### WHAT TO WORK ON
Skip the pictures and repeat each line of the data exactly.

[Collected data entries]

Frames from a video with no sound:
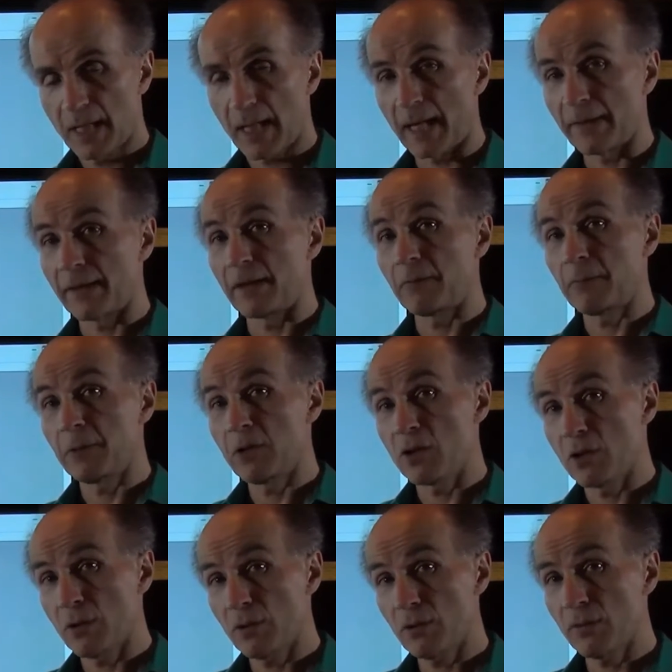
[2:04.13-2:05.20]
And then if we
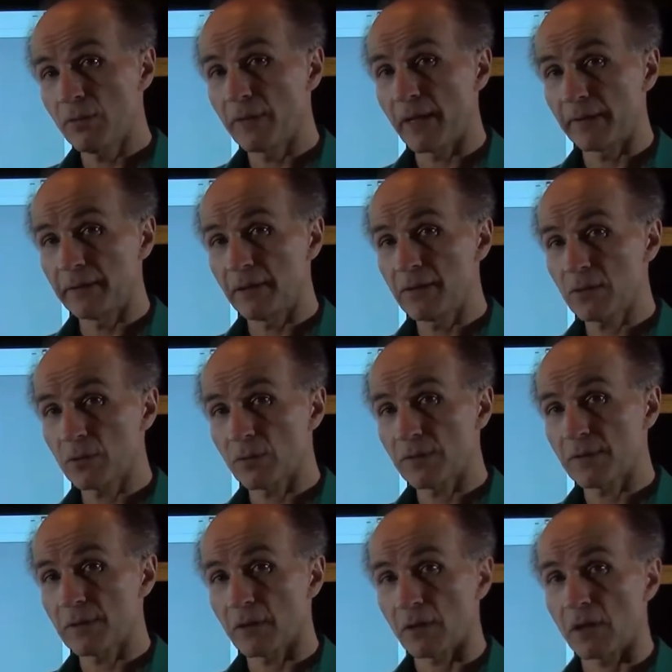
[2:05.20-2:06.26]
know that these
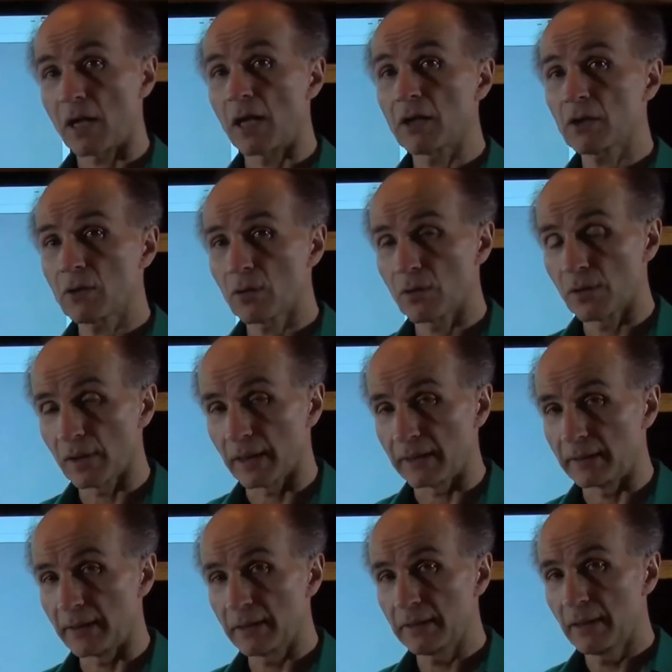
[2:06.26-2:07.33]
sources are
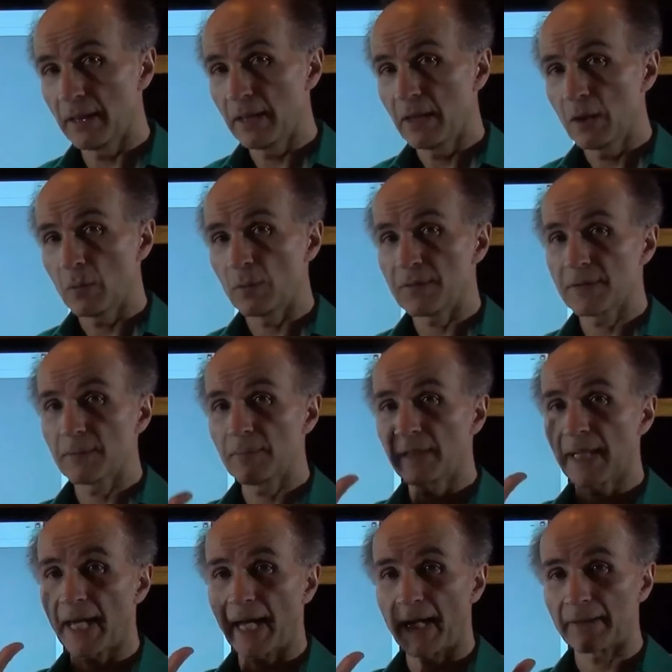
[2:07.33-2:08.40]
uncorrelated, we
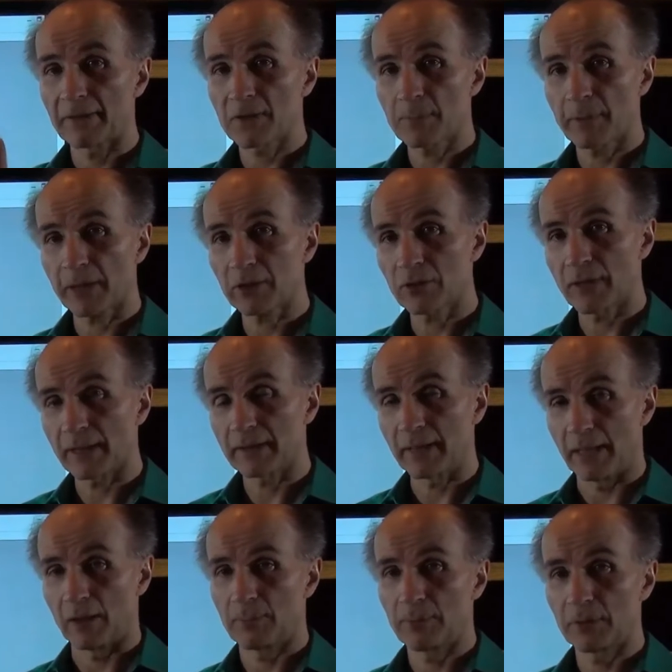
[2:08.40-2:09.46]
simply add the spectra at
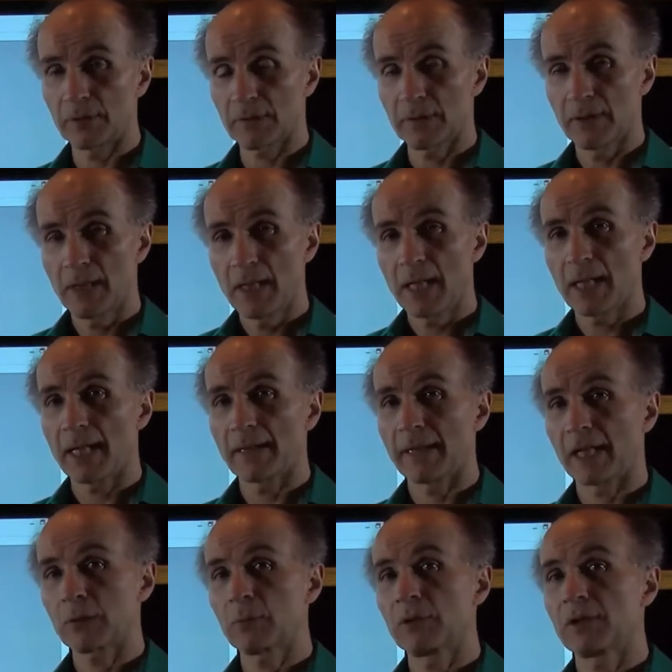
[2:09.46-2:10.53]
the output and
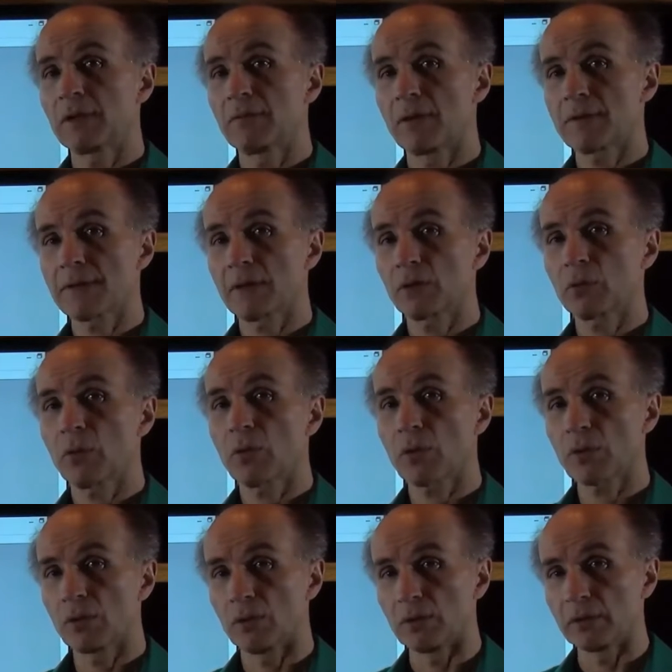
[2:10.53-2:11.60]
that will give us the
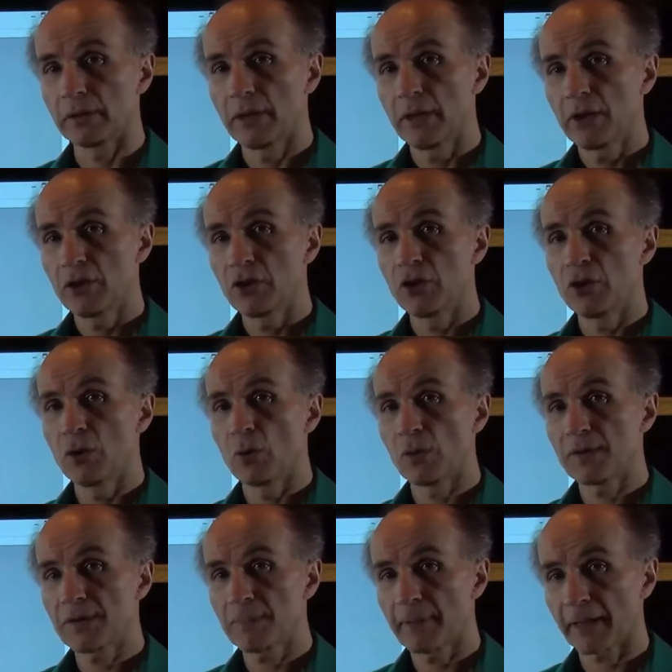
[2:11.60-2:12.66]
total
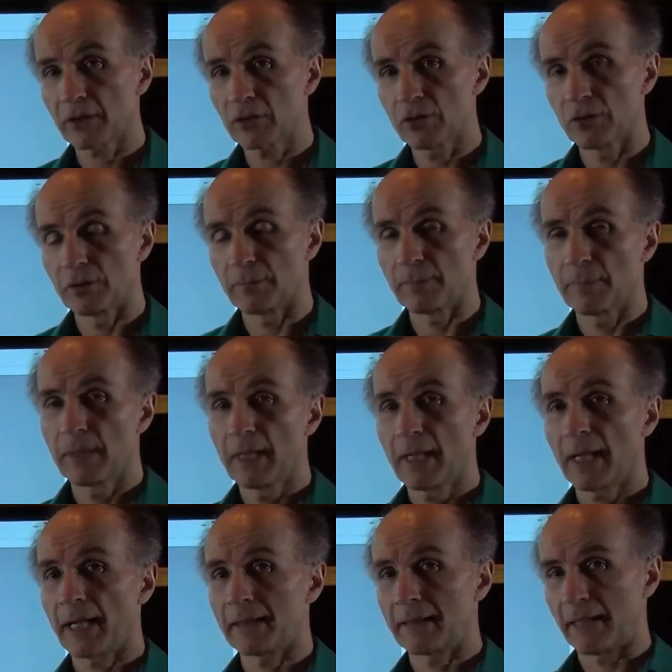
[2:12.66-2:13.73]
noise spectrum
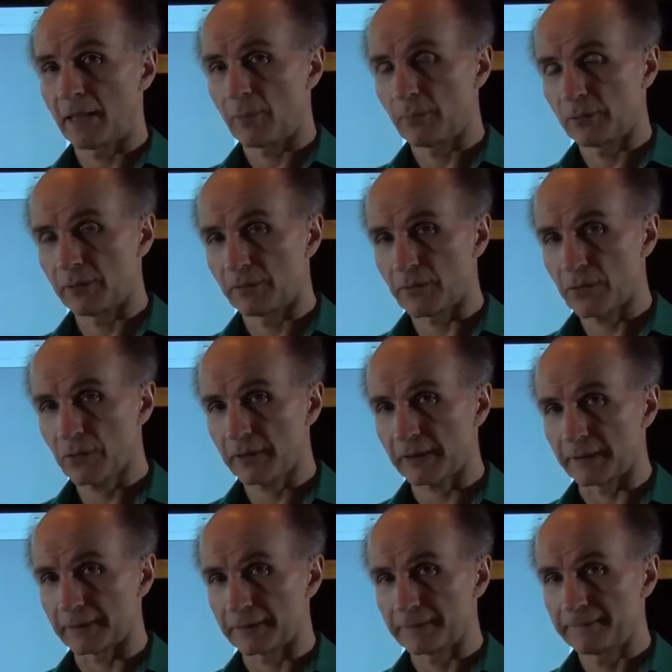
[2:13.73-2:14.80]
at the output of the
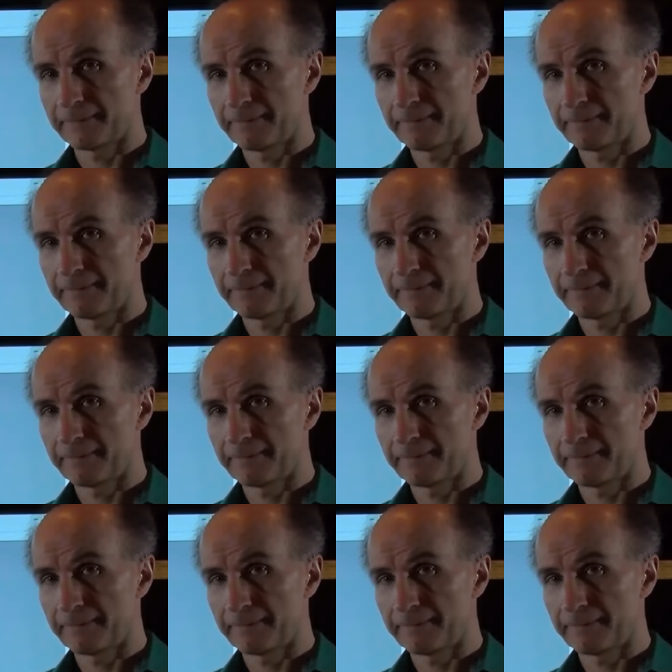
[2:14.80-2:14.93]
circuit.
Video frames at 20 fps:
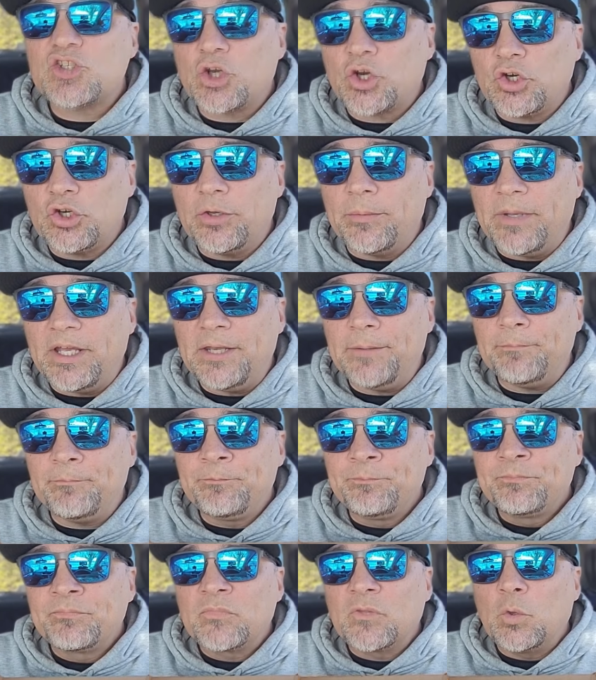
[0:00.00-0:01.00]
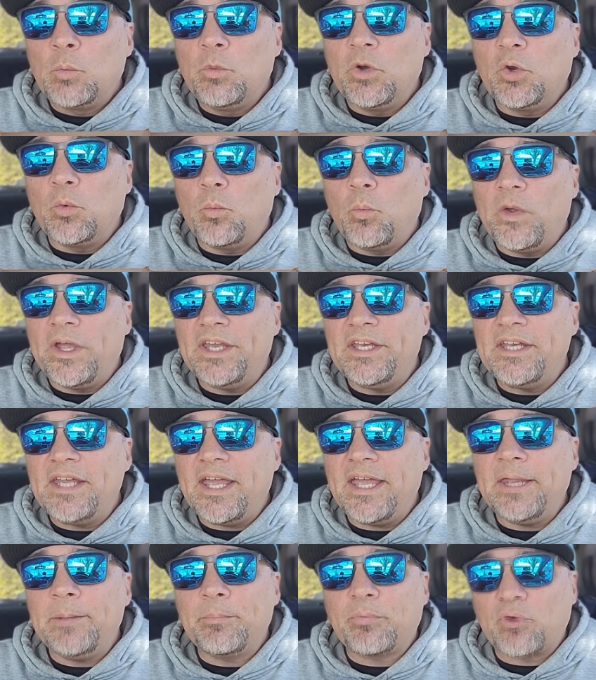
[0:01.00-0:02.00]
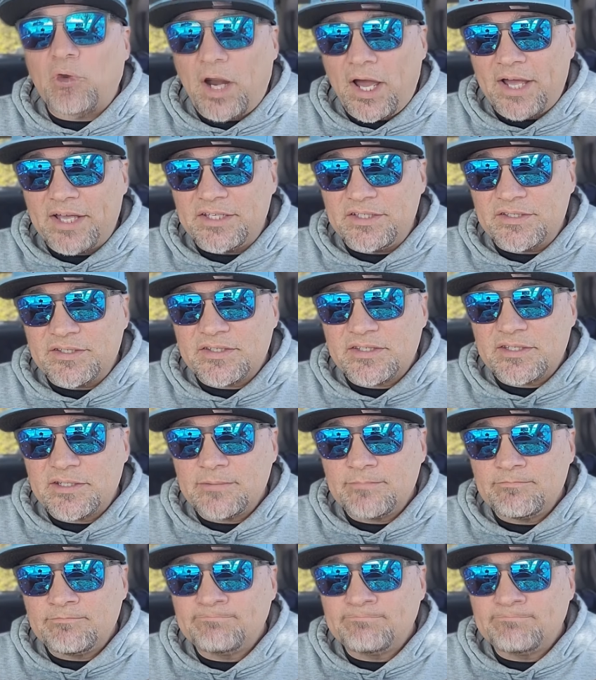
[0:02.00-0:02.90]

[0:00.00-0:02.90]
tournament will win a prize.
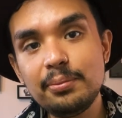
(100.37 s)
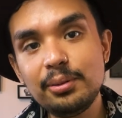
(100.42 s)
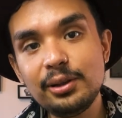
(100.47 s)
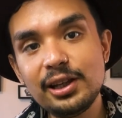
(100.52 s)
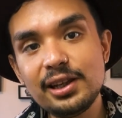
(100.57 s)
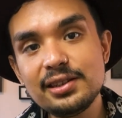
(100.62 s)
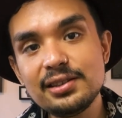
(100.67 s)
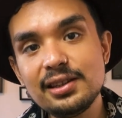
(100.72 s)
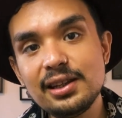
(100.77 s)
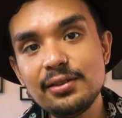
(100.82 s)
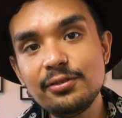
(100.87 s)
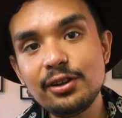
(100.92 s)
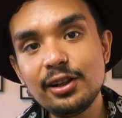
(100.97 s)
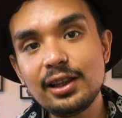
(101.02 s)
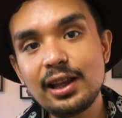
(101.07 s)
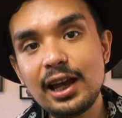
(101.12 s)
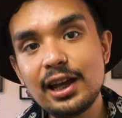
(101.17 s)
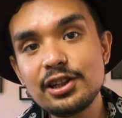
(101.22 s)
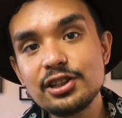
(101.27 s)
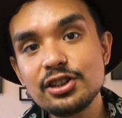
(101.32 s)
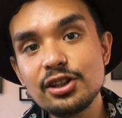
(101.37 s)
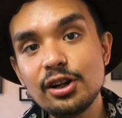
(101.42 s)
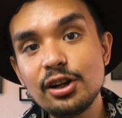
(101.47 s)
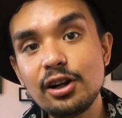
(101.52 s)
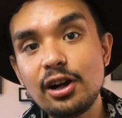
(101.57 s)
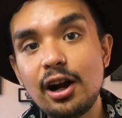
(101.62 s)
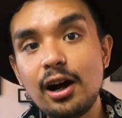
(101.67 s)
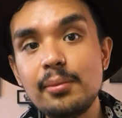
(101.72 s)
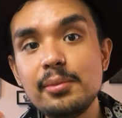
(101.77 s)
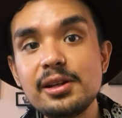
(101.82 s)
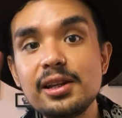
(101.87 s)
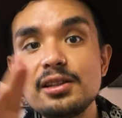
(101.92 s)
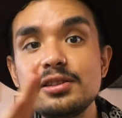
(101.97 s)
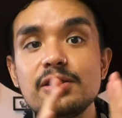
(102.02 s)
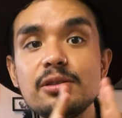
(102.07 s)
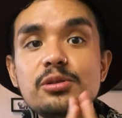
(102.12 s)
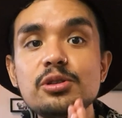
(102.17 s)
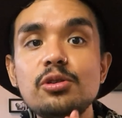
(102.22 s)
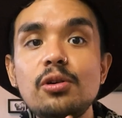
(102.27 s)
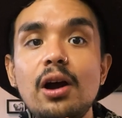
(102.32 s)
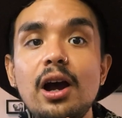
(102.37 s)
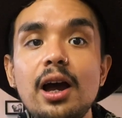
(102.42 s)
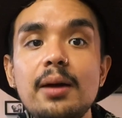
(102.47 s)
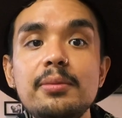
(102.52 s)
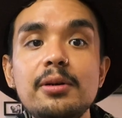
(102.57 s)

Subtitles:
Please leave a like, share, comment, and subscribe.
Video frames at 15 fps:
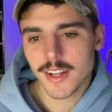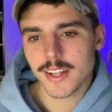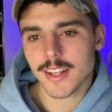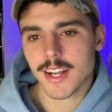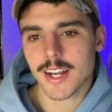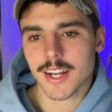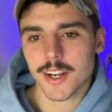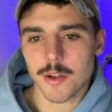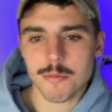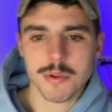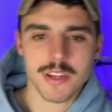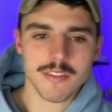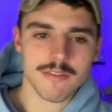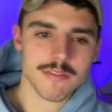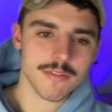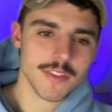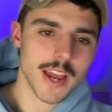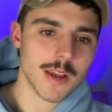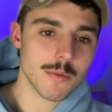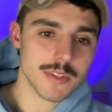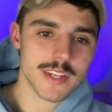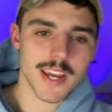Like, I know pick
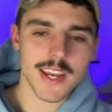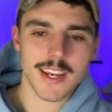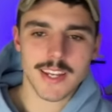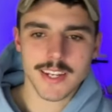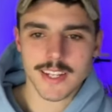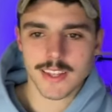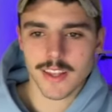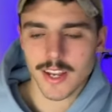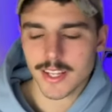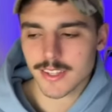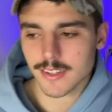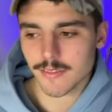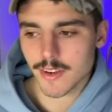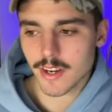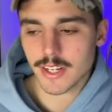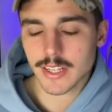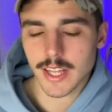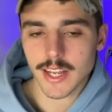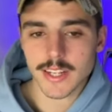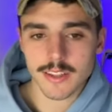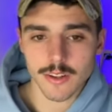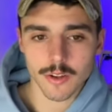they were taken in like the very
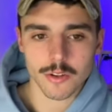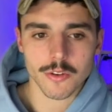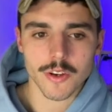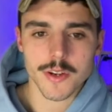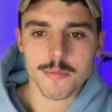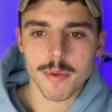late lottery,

### RESULT BELOW
Frames from a video with no sound:
[2:04.13-2:05.20]
And then if we
[2:05.20-2:06.26]
know that these
[2:06.26-2:07.33]
sources are
[2:07.33-2:08.40]
uncorrelated, we
[2:08.40-2:09.46]
simply add the spectra at
[2:09.46-2:10.53]
the output and
[2:10.53-2:11.60]
that will give us the
[2:11.60-2:12.66]
total
[2:12.66-2:13.73]
noise spectrum
[2:13.73-2:14.80]
at the output of the
[2:14.80-2:14.93]
circuit.
Video frames at 20 fps:
[0:00.00-0:01.00]
[0:01.00-0:02.00]
[0:02.00-0:02.90]

[0:00.00-0:02.90]
tournament will win a prize.
(100.37 s)
(100.42 s)
(100.47 s)
(100.52 s)
(100.57 s)
(100.62 s)
(100.67 s)
(100.72 s)
(100.77 s)
(100.82 s)
(100.87 s)
(100.92 s)
(100.97 s)
(101.02 s)
(101.07 s)
(101.12 s)
(101.17 s)
(101.22 s)
(101.27 s)
(101.32 s)
(101.37 s)
(101.42 s)
(101.47 s)
(101.52 s)
(101.57 s)
(101.62 s)
(101.67 s)
(101.72 s)
(101.77 s)
(101.82 s)
(101.87 s)
(101.92 s)
(101.97 s)
(102.02 s)
(102.07 s)
(102.12 s)
(102.17 s)
(102.22 s)
(102.27 s)
(102.32 s)
(102.37 s)
(102.42 s)
(102.47 s)
(102.52 s)
(102.57 s)

Subtitles:
Please leave a like, share, comment, and subscribe.
Video frames at 15 fps:
Like, I know pick
they were taken in like the very
late lottery,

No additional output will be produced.